Digital design (BIM) can be used to enhance the standardization but also agility of a project. For example, standard building components can be converted into a “family library” which can be re-applied across projects. BIM also yields the potential for information inside the digital design to provide relevant data (quantity, cost, carbon footprint, etc.) for design analysis and construction planning. With this data in hand, BIM allows one to develop and analyze various scenarios to experiment with alternative designs, reduce risk of construction problems, and enhance predictability of project returns. A new change is quickly approaching as well - much in the same way that cranes enabled a single person to do the work of hundreds, AI technologies are becoming helpful tools to provide designers digital superpowers. One system that utilizes many of these concepts, (5) “ALICE Technologies combines your team’s construction knowledge and ALICE’s powerful artificial intelligence platform to run millions of building simulations and see their impact on your cost and schedule” in the time it would normally take for one to be built. Other tools utilize similar datasets to provide generative design or optimization engineering. Available computing technology allows designers to generate, validate, and provide much more optimal designs based on given criteria – including environmental impact.

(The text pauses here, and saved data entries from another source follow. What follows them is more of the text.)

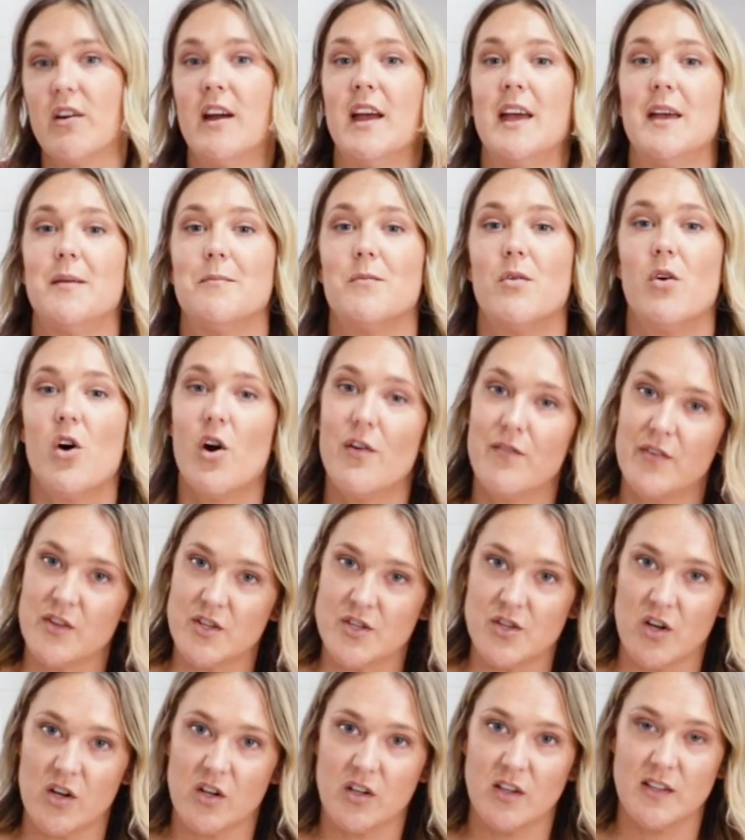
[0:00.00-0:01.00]
cream over the
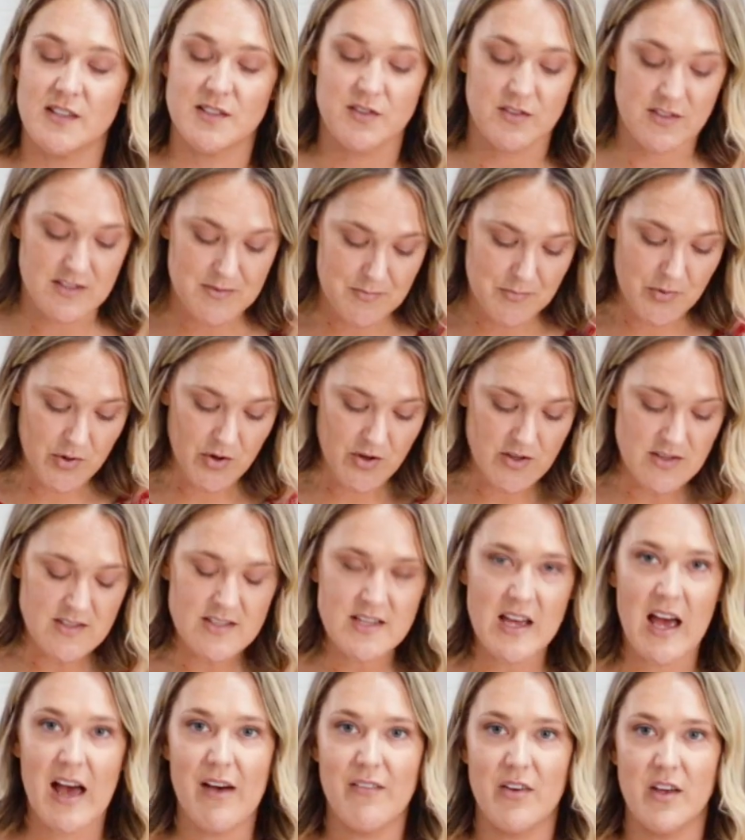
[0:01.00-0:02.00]
chocolate, so it's important
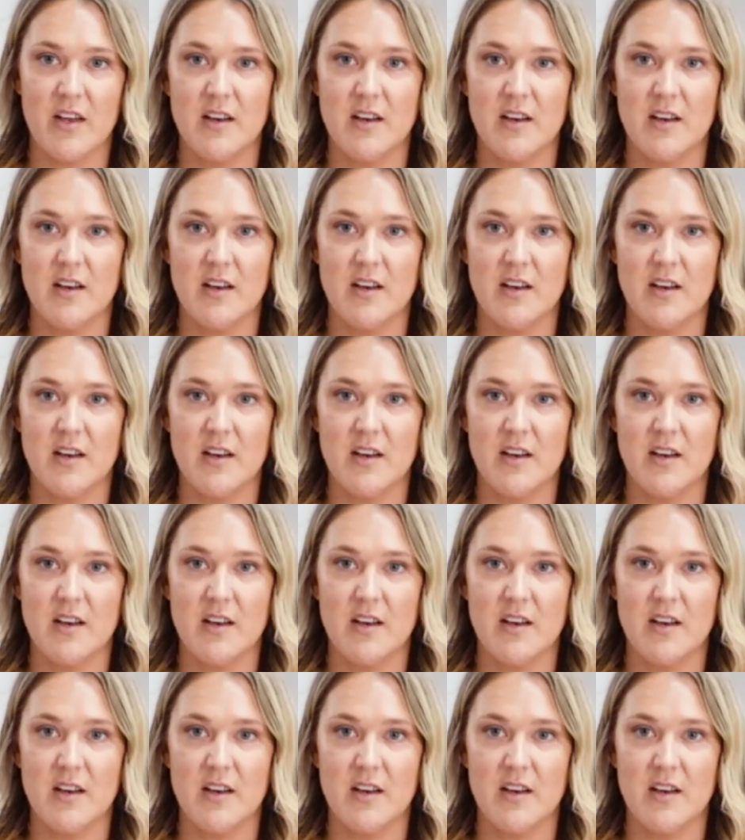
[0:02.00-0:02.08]
to haveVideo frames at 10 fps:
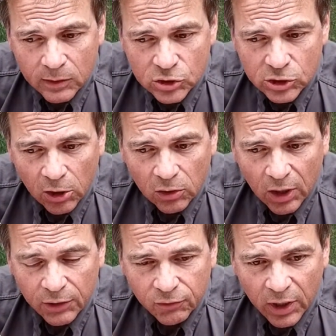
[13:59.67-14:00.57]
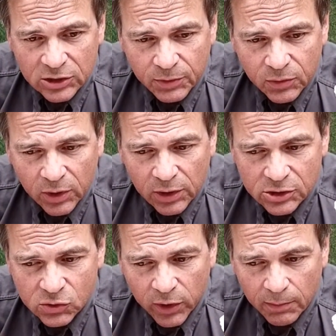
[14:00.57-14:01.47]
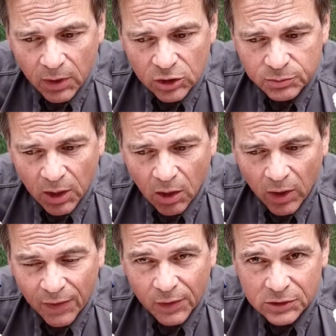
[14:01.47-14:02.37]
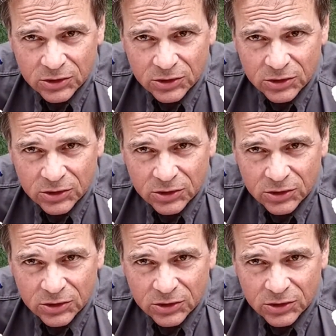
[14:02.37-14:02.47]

Stark contrast between the sweet marshmallow and the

As you can see, there is a high potential to reduce the carbon footprint by changing materials and design which promotes positively impactful construction. One of the main remaining barriers to the widespread adoption of these concepts is the lack of a turnkey solution. We believe an AEC-a-a-P (Architectural, Engineering, and Construction as a platform) solution where materials, design, and construction solutions are integrated/bundled is the future of project development. Our hope is that soon a platform will provide a one-stop-shop for green buildings and as a result, developers will be more eager to engage with these projects. This vision seeks to benefit all involved parties in the construction value chain (designers, suppliers, contractors, developers), the customers/society, and the PLANET.